### DESCRIPTION OF THE TASK
Return a faithful copy of all the entries, omitting the images.

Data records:
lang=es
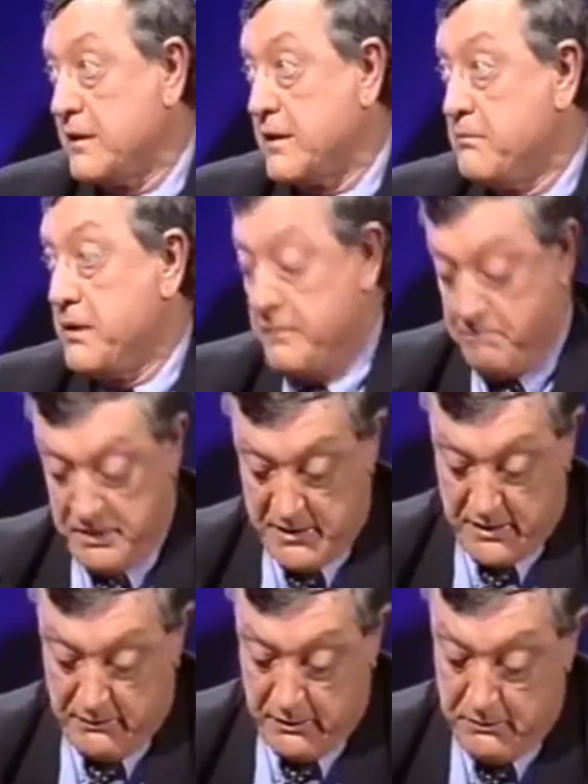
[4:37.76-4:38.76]
que también
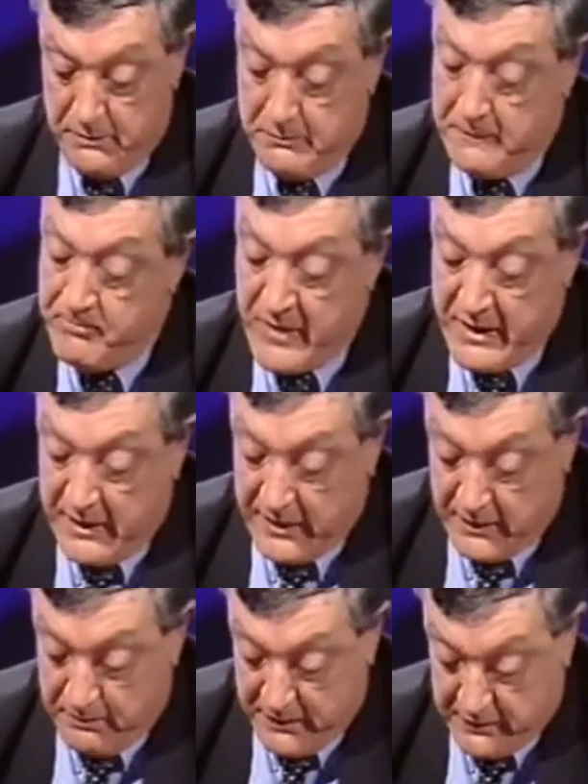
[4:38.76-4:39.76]
pensaba lo mismo
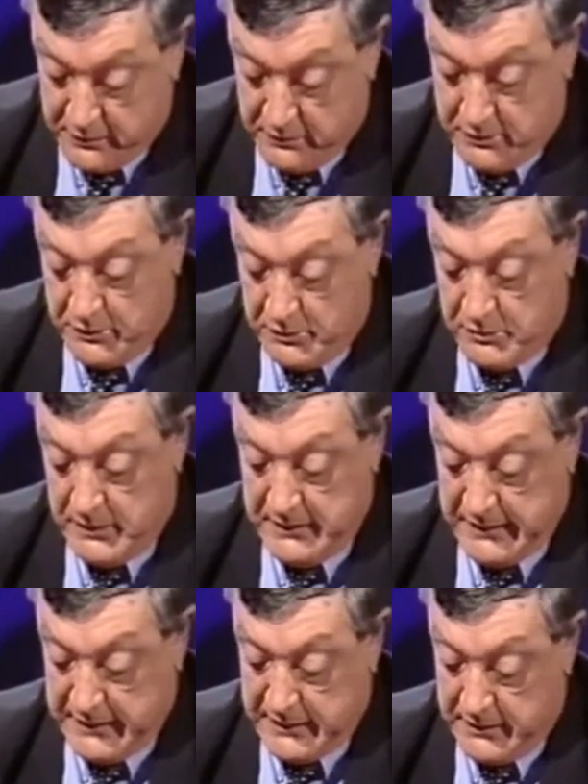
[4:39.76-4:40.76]
respecto no
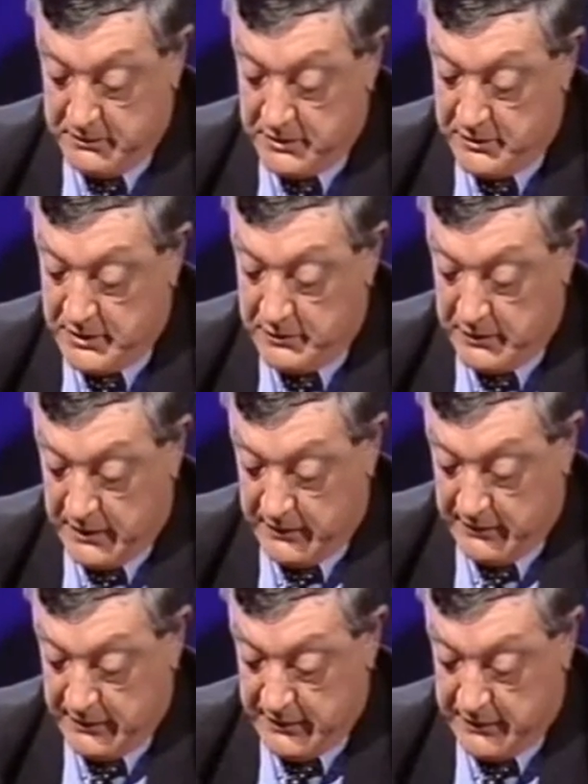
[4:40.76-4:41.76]
solamente a la televisión, sino
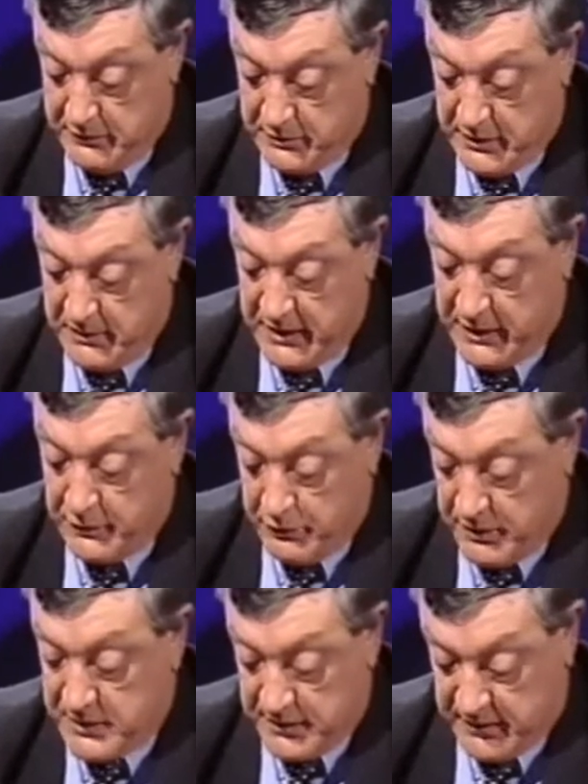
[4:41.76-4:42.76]
al cine norteamericano,
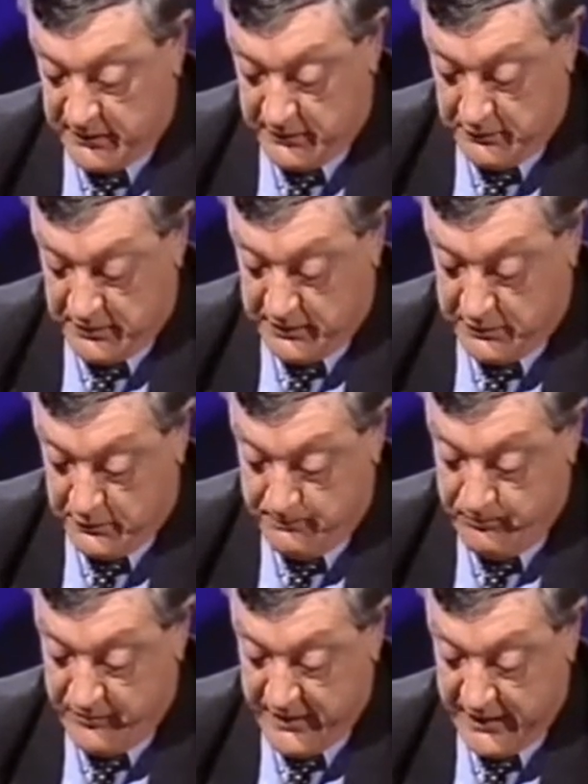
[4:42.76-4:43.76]
con las excepciones que
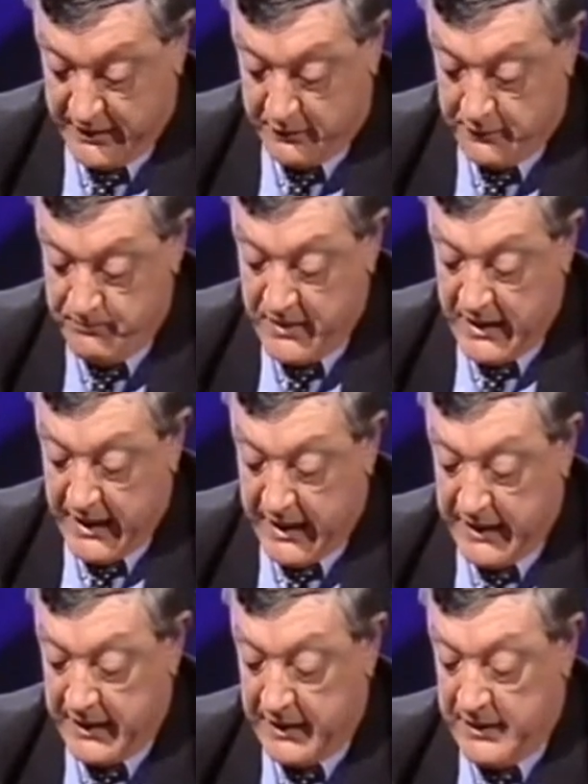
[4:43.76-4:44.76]
son de rigor.
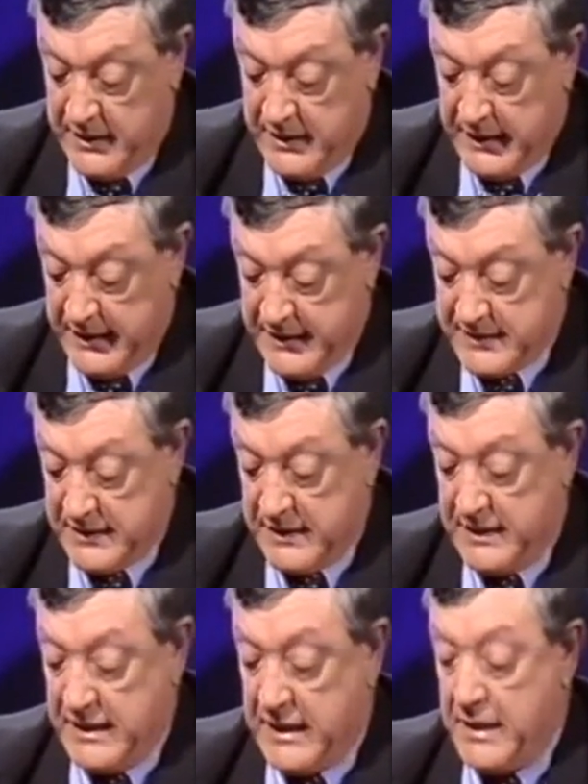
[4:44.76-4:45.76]
Ana es
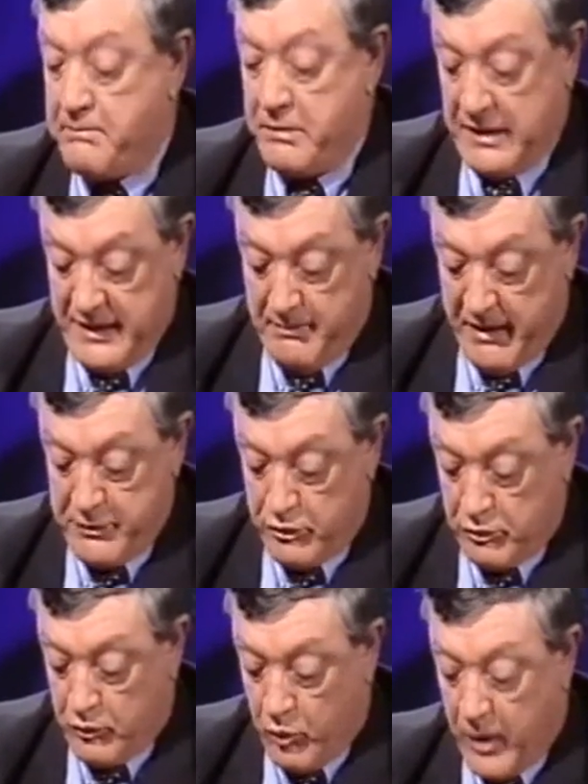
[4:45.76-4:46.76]
de la época de
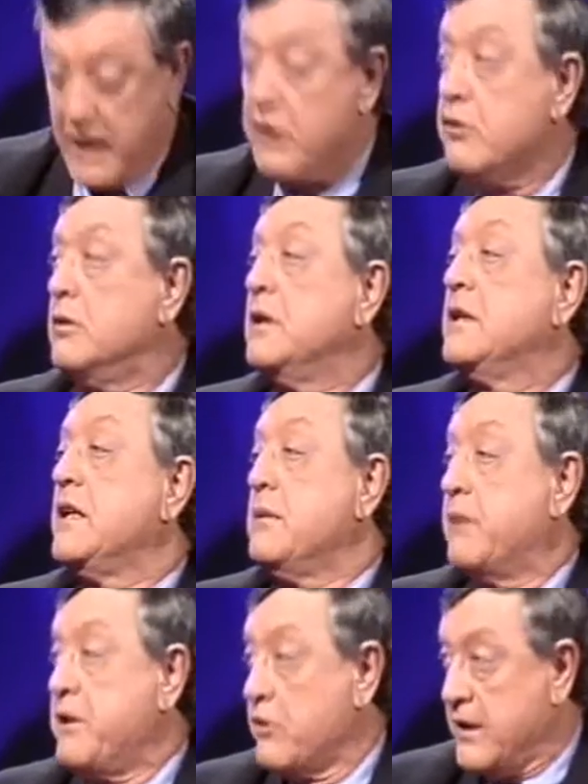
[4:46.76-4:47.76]
mayor cuajo
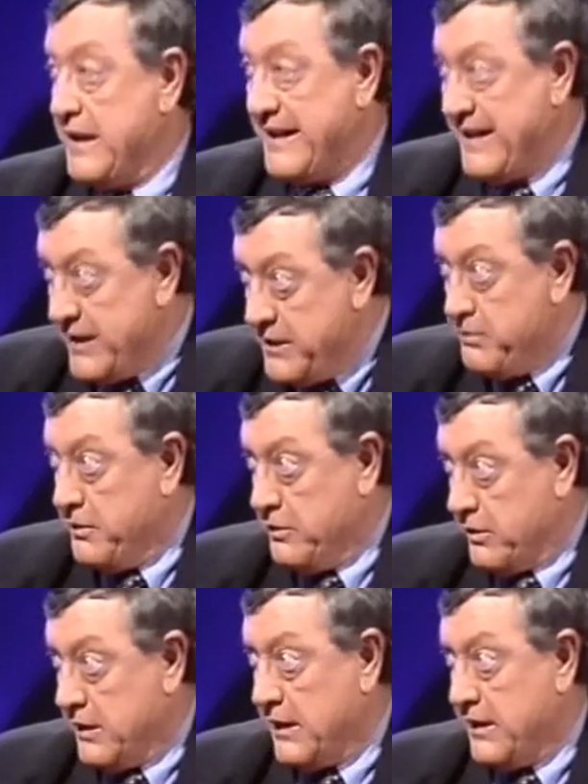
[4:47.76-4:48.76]
y mayor
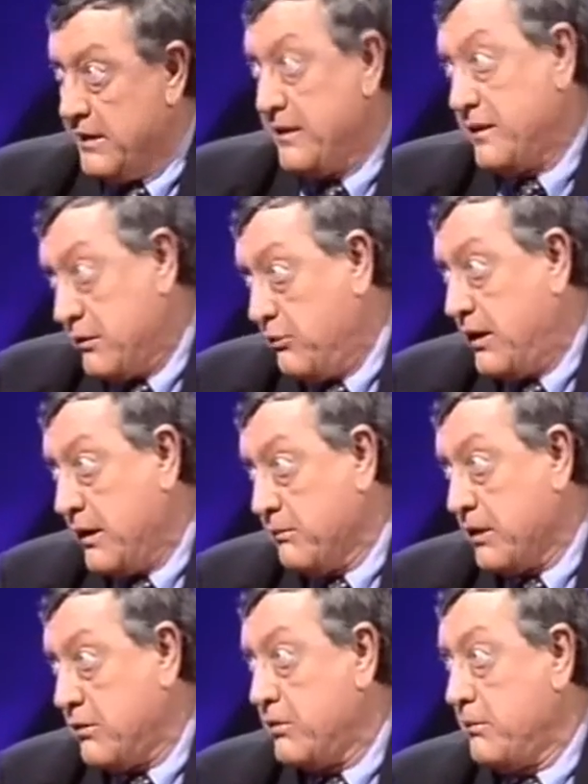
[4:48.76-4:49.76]
equilibrio de Allen, quizá no es la
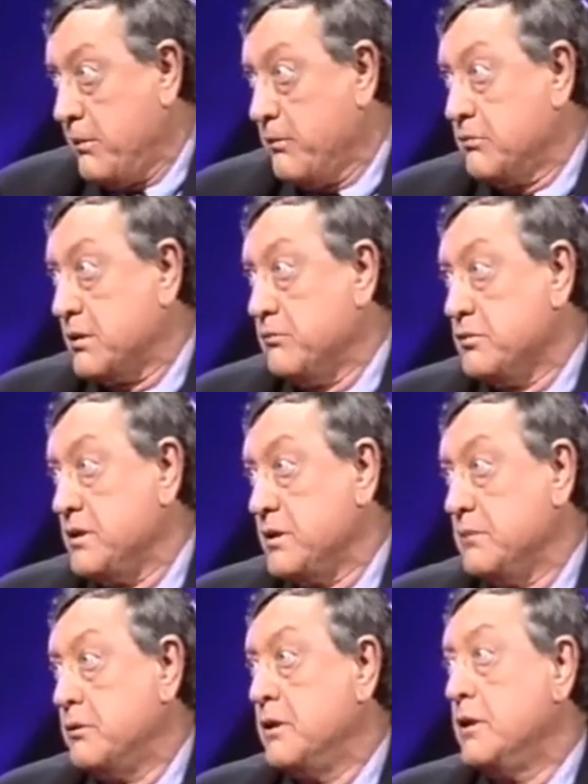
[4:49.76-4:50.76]
mejor, y a mí me gusta
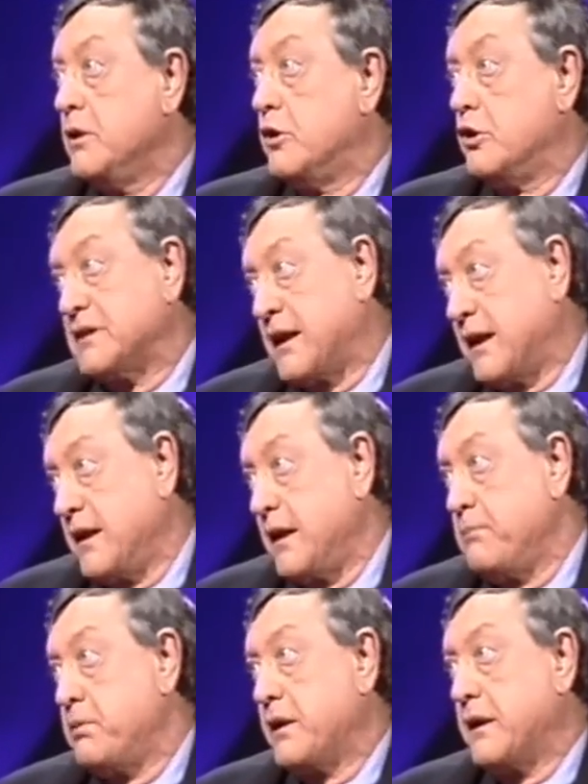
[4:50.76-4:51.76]
muchísimo, otra
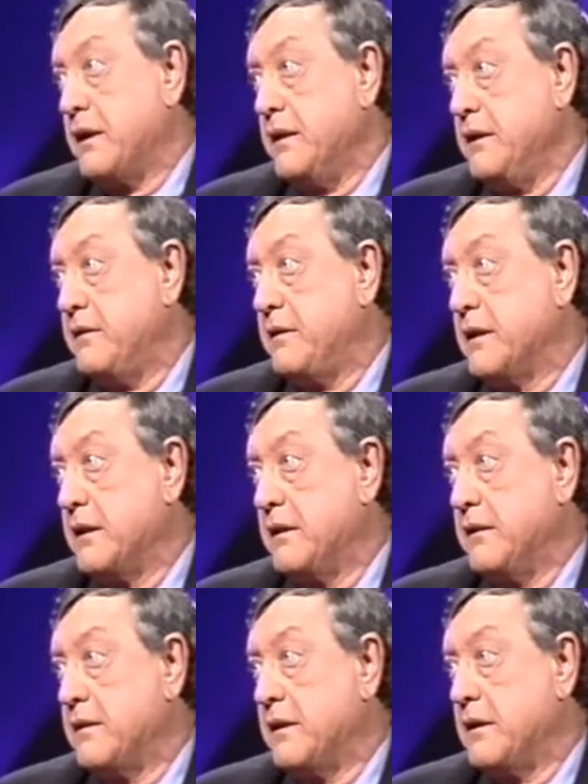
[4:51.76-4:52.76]
época que inician
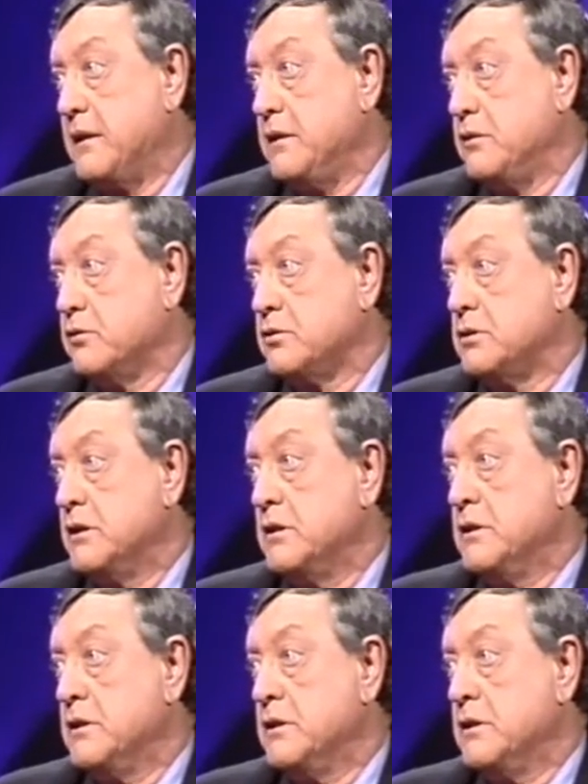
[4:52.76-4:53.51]
quizá delitos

### WRITTEN RESPONSE
lang=es
[4:37.76-4:38.76]
que también
[4:38.76-4:39.76]
pensaba lo mismo
[4:39.76-4:40.76]
respecto no
[4:40.76-4:41.76]
solamente a la televisión, sino
[4:41.76-4:42.76]
al cine norteamericano,
[4:42.76-4:43.76]
con las excepciones que
[4:43.76-4:44.76]
son de rigor.
[4:44.76-4:45.76]
Ana es
[4:45.76-4:46.76]
de la época de
[4:46.76-4:47.76]
mayor cuajo
[4:47.76-4:48.76]
y mayor
[4:48.76-4:49.76]
equilibrio de Allen, quizá no es la
[4:49.76-4:50.76]
mejor, y a mí me gusta
[4:50.76-4:51.76]
muchísimo, otra
[4:51.76-4:52.76]
época que inician
[4:52.76-4:53.51]
quizá delitos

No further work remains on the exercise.